А тут ее собственный случай учит ее другому. Может быть, после, через неделю-другую… Но сейчас она не может. Она задыхается, как вытащенная из воды рыба. Есть, видно, что-то сильнее человеколюбия, жалости, рассудка, терпимости, всего, что, казалось ей, заставляло остаться с Билли.

Но это ощущение бесчестия, чего-то постыдного, не проходило. Не могла она войти снова в отель, слушать музыку, сидеть напротив Билли за столом.

«Безумная! – говорила она себе. – Если даже ты и несчастлива, не любишь его, – отчего ты не можешь вести себя просто и естественно, постараться не причинять ему горя, не думать о себе?» Но это не помогало.

Билли немного сбился с дороги и остановил машину. Дорога, образуя кривую, вела к гостинице; налево виднелась ветряная мельница, группа темных деревьев и едва видные во мраке тропинки. Он случайно выбрал эту вторую дорогу.

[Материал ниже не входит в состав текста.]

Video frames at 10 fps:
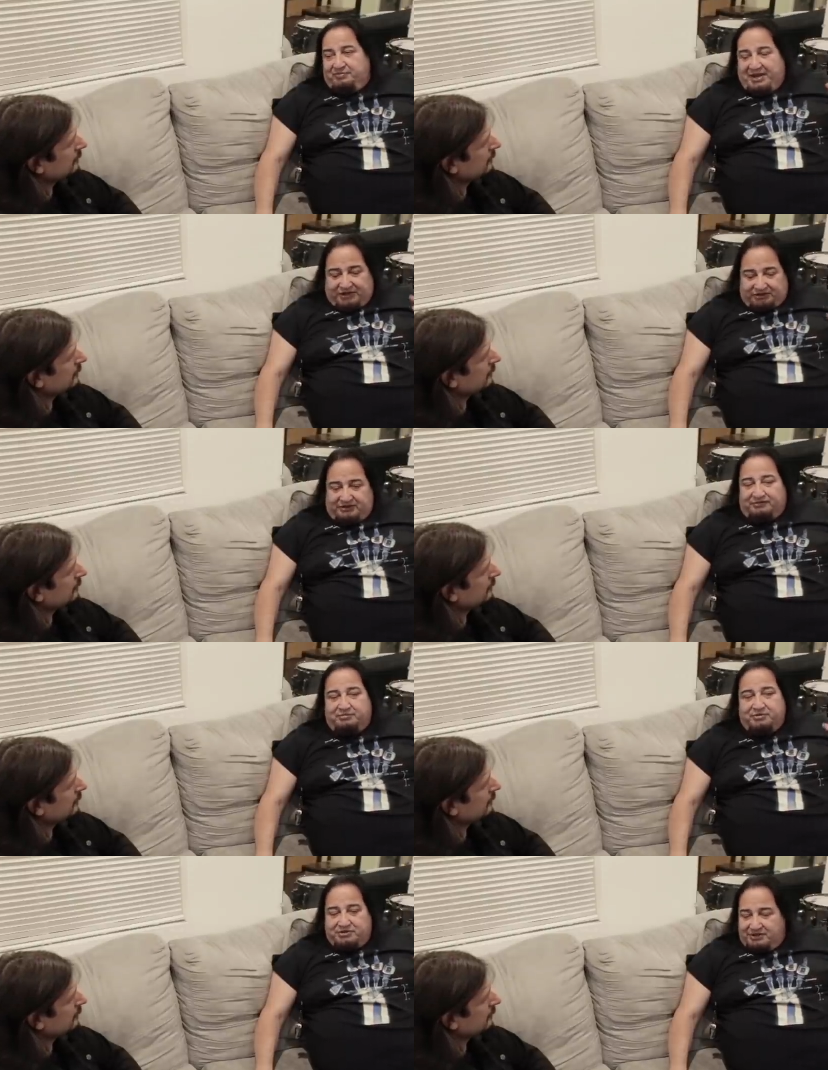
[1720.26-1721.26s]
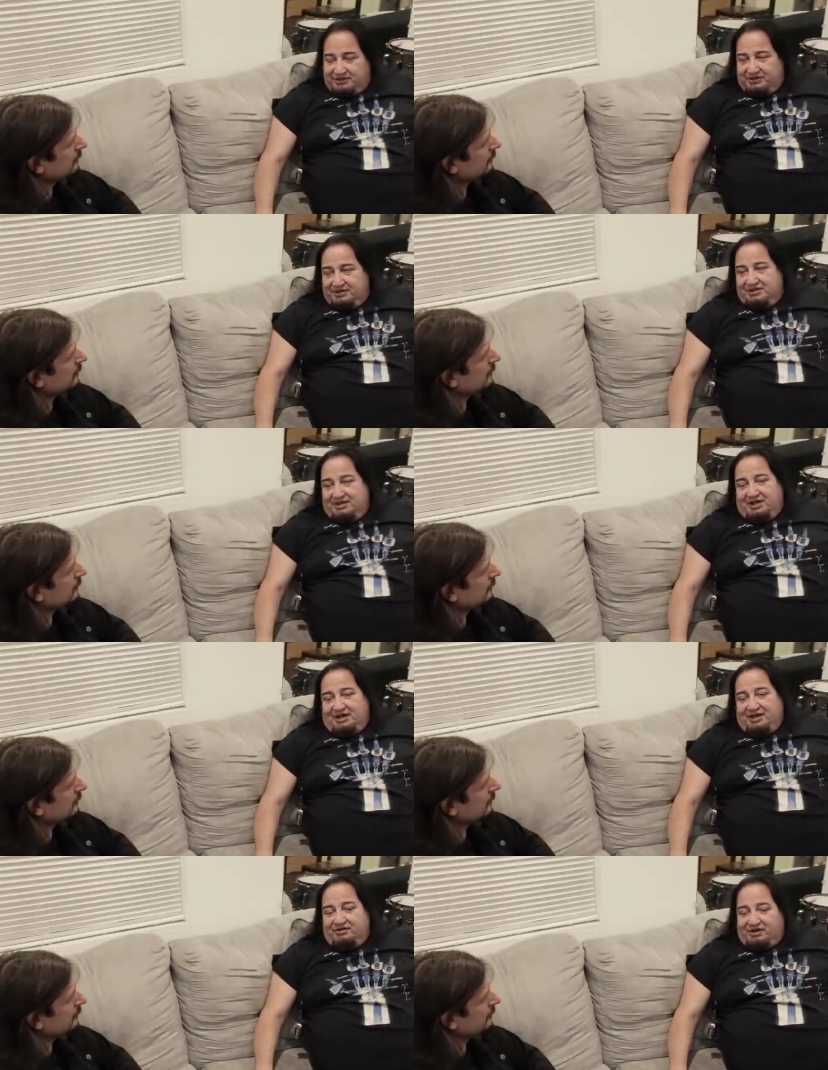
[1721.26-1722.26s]
Speaker 1: the passion of the music,
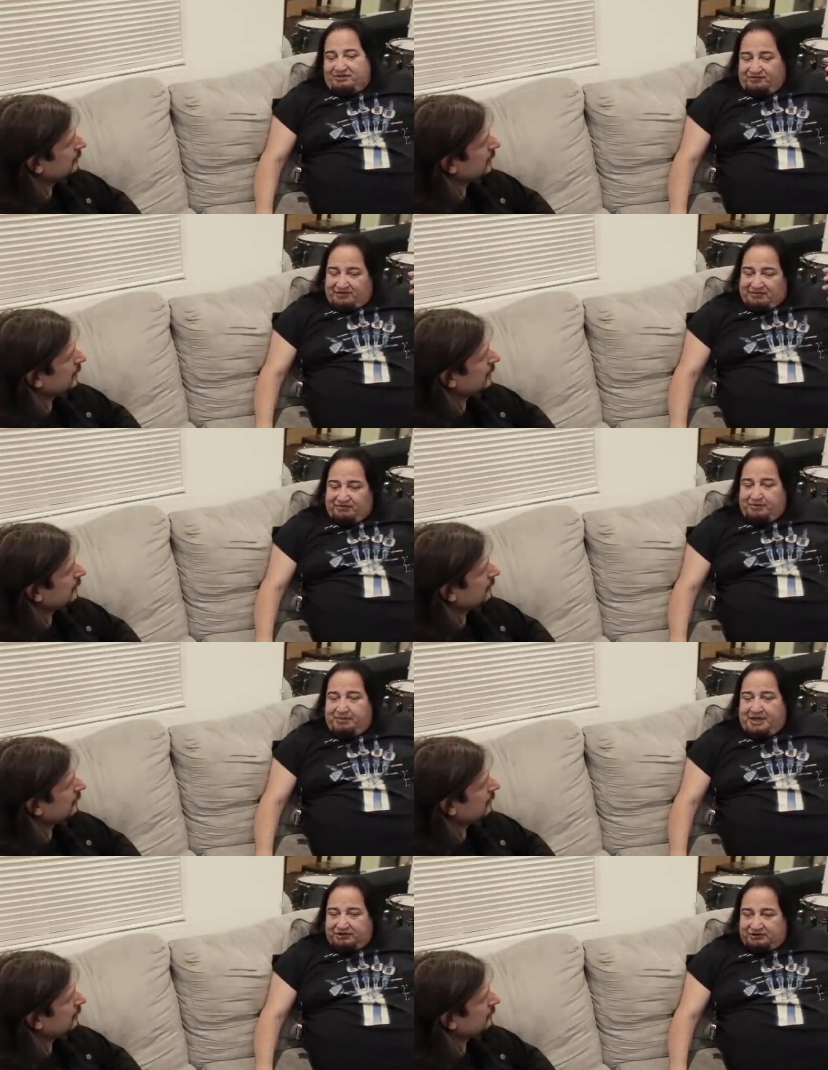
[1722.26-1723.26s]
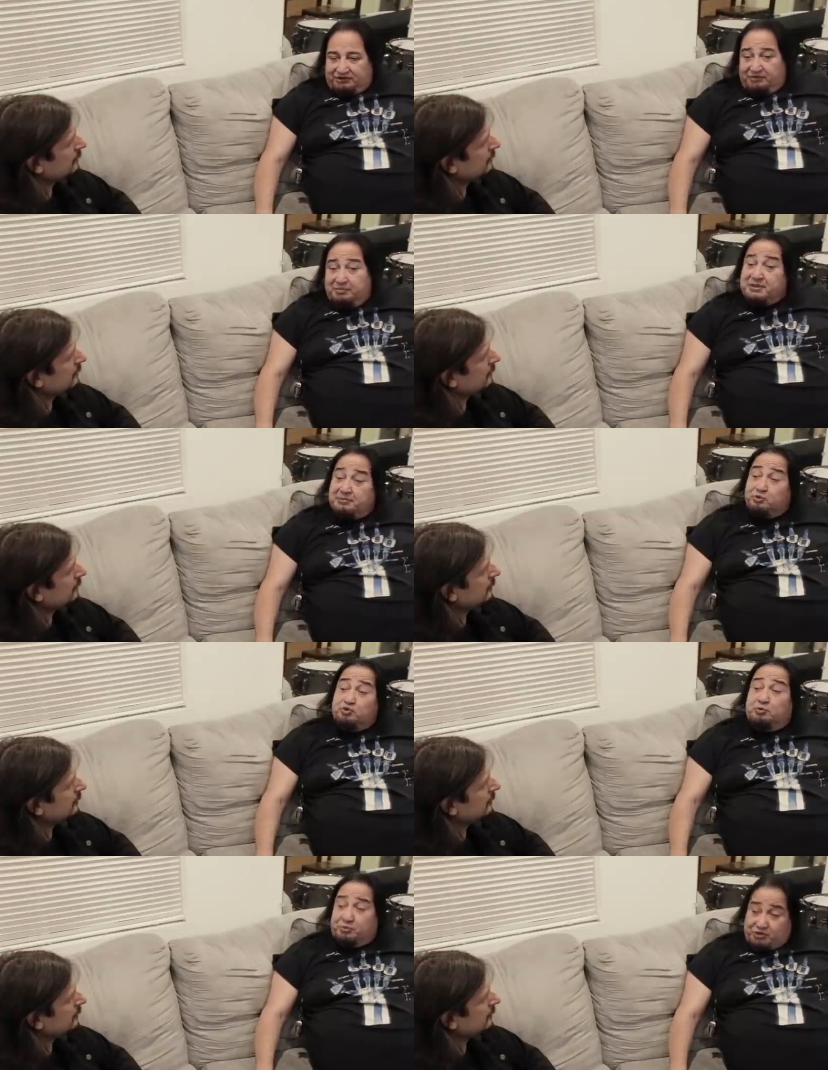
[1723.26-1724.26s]
and and and for the passion of the people
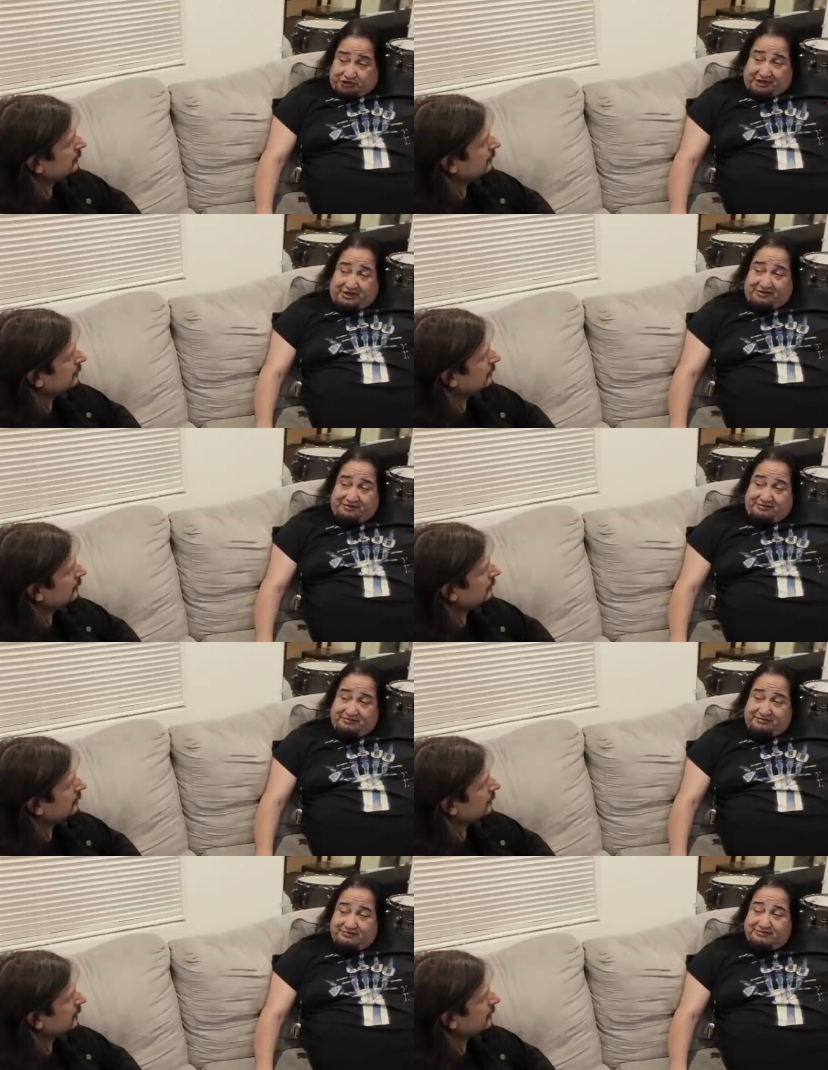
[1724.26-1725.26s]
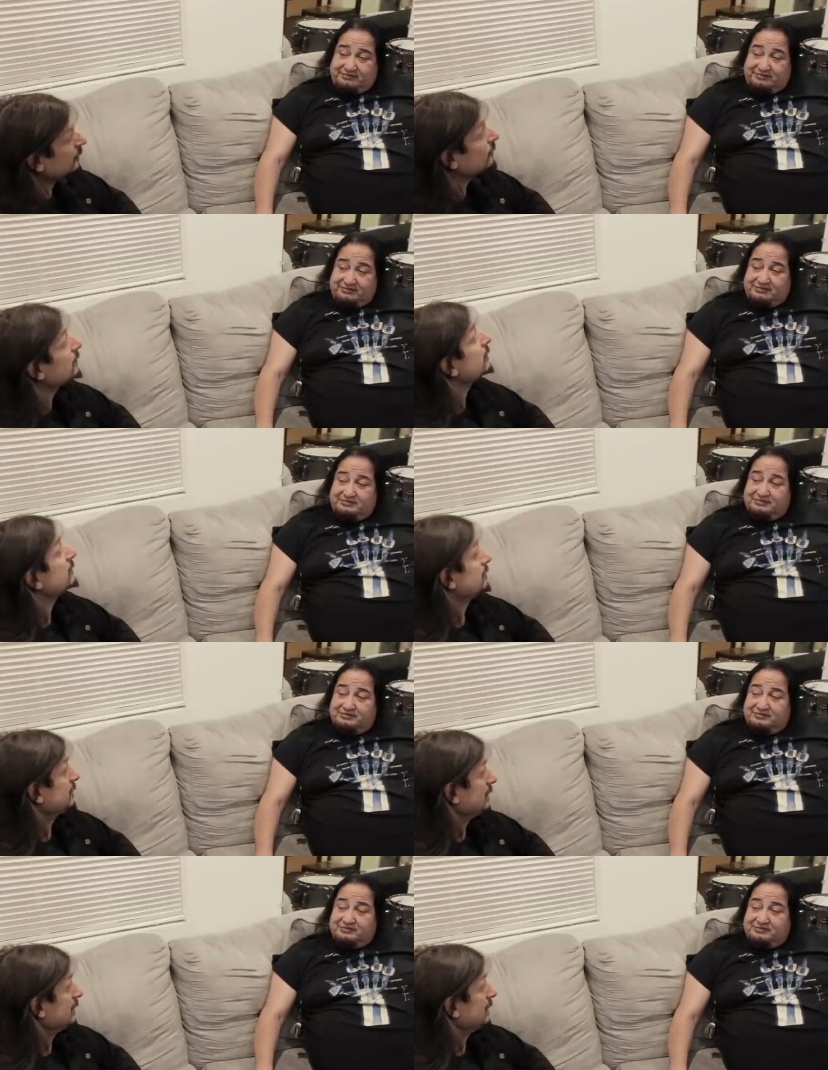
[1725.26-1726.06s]
who appreciate it.
Speaker 2: Cool.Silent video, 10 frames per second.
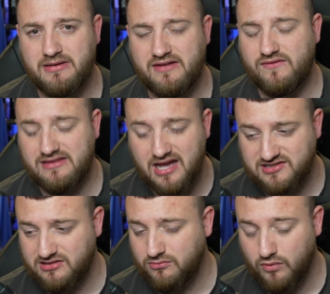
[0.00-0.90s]
And if he
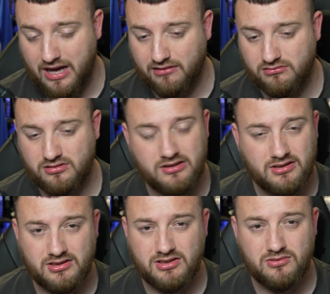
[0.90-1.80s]
doesn't, wow,
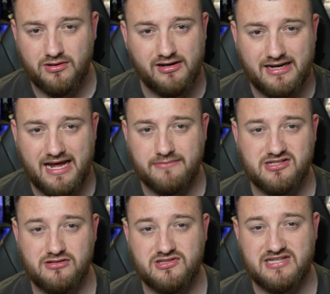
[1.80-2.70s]
we're in an
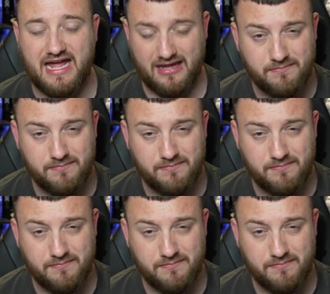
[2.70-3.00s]
absolute state.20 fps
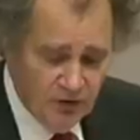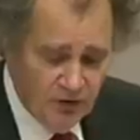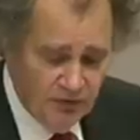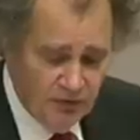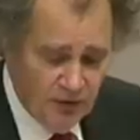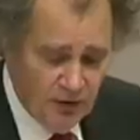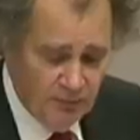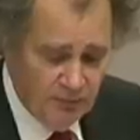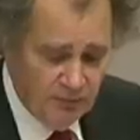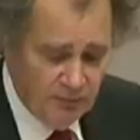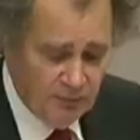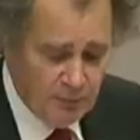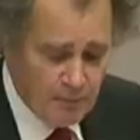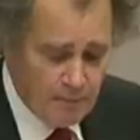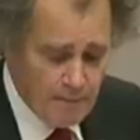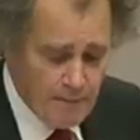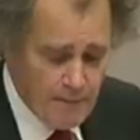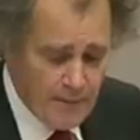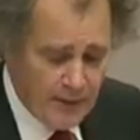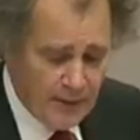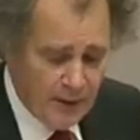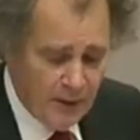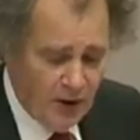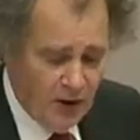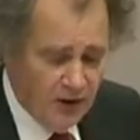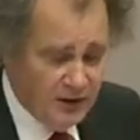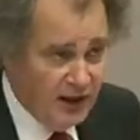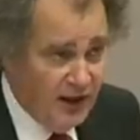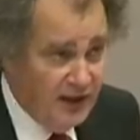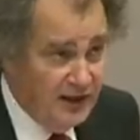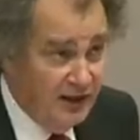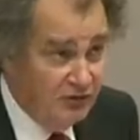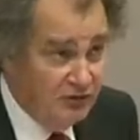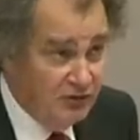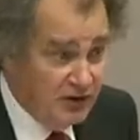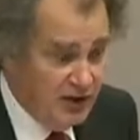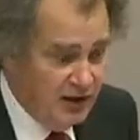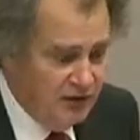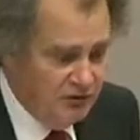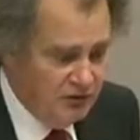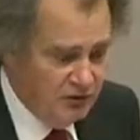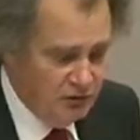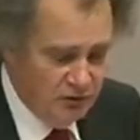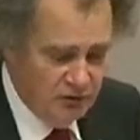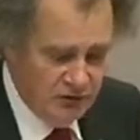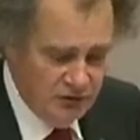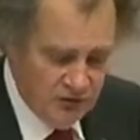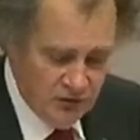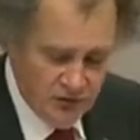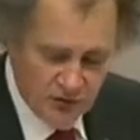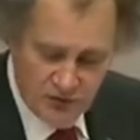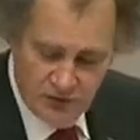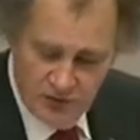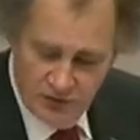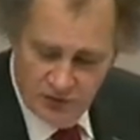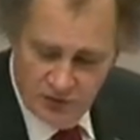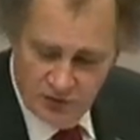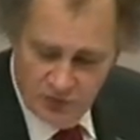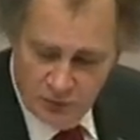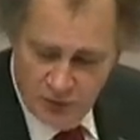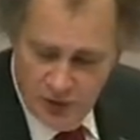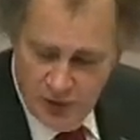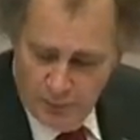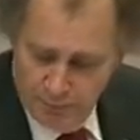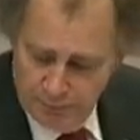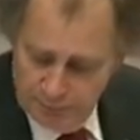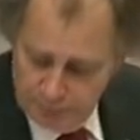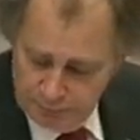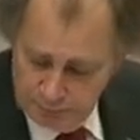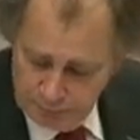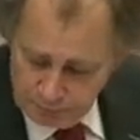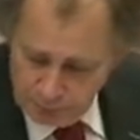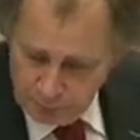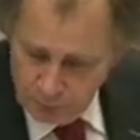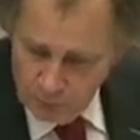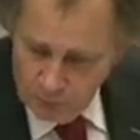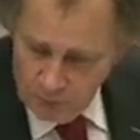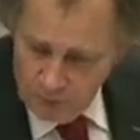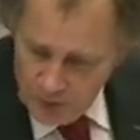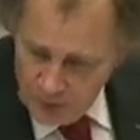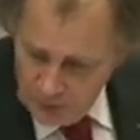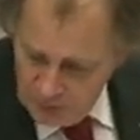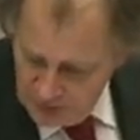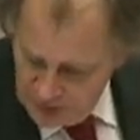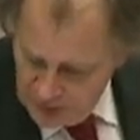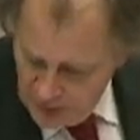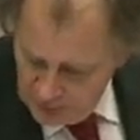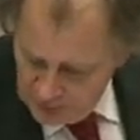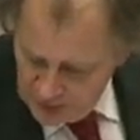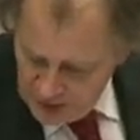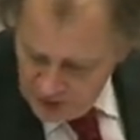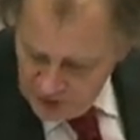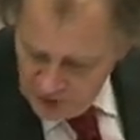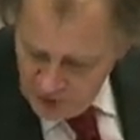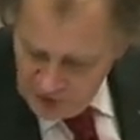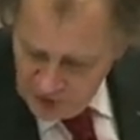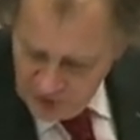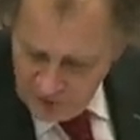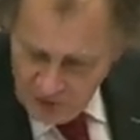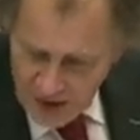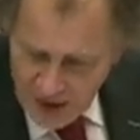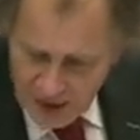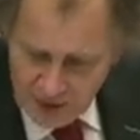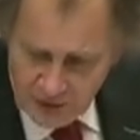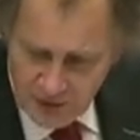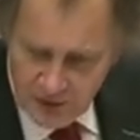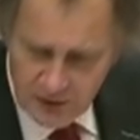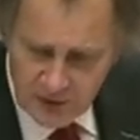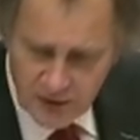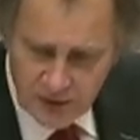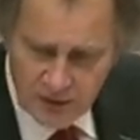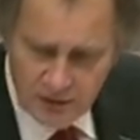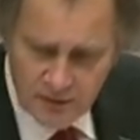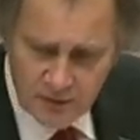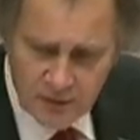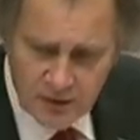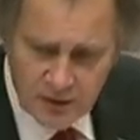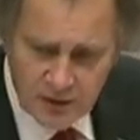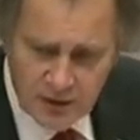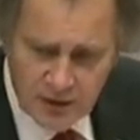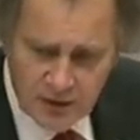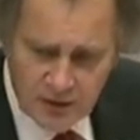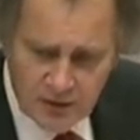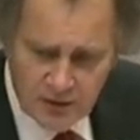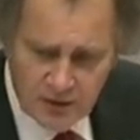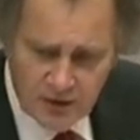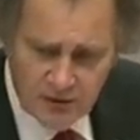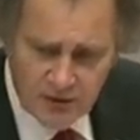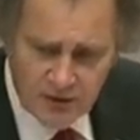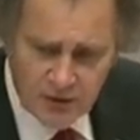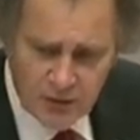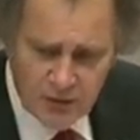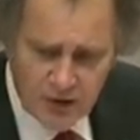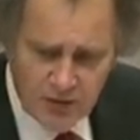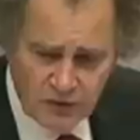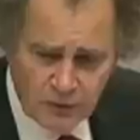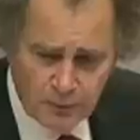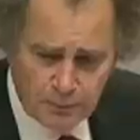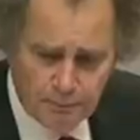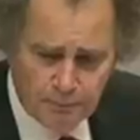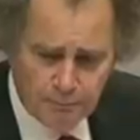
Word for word: of um, online educational resources as well. But I'll get onto that a little uh, in, a, in a few minutes.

В трехстах футах от них, на маленькой станции, остановился поезд. Донесся звонок. Автобус из гостиницы ожидал пассажиров. Билли заметил, что, если они пустят машину полным ходом, то будут на месте раньше этого старого автобуса.

– Тут должна быть другая дорога, покороче, мимо мельницы. Погоди минутку, я спрошу у этого парня, – сказал он, вглядываясь в темноту.

Он выскочил из автомобиля и побежал к рабочему, проходившему по дороге шагах в ста от места, где они остановились.

Вмиг Жуанита была на ногах, схватив свой саквояж. Она трепетала от страха, чтобы Билли не остановил ее. «Это глупо, – говорила она себе, – поезд простоит еще двадцать минут, и Билли поймет, куда она убежала, и вернет ее…»

Но она была уже в вагоне, маленьком, тускло освещенном старомодными лампами. Кроме нее, там было несколько усталых пассажиров.

Жуанита была как в истерике, покуда поезд тронулся. Наконец, он тронулся и его одинокий свисток пронесся над Монтерей!

Сумрачные леса, голая линия берега и моря, снова леса. Поезд прибавлял ход.

Она нервно вскочила. Рядом стоял кондуктор. Но, взглянув в спокойное, мужественное лицо шестидесятилетнего старика, Жуанита сразу овладела собой. Открыла кошелек, взяла билет.

– Свободна! О, какой восторг ощущать это после тридцати часов тюрьмы! Свободна!

Она не знает, как будет дальше. Может быть, скоро она придет к нему с раскаянием и скажет:

– Билли, ты был так терпелив. И вот я снова с тобой. Я была просто в истерике, не понимала саму себя. Ты мне даешь все, я тебе – ничего. И теперь мне очень жаль, что я была жестока к тебе!

Она жадно смотрела на темные массы деревьев, на мигающие над морем звезды.

В половине восьмого – Солито. Жуанита не решилась идти в гостиницу, так как старик Фернандец знает ее. Она накупила в лавке сэндвичей, пирожных, у нее было такое ощущение, что она найдет ранчо заброшенным, опустевшим. Грязный маленький таксомотор стоял на улице.

– Знаете ли вы ранчо Эспиноза?

– Да, мэм. Вниз, вдоль Амигос, мимо старой миссии Сан-Эстебано, не так ли? – Он взял ее саквояж.

Все так приветливы. Она преисполнилась благодарности к этому человеку, помчавшему ее по любимой дороге. Она слышала, как море окликает ее, приветственно шумит в темноте.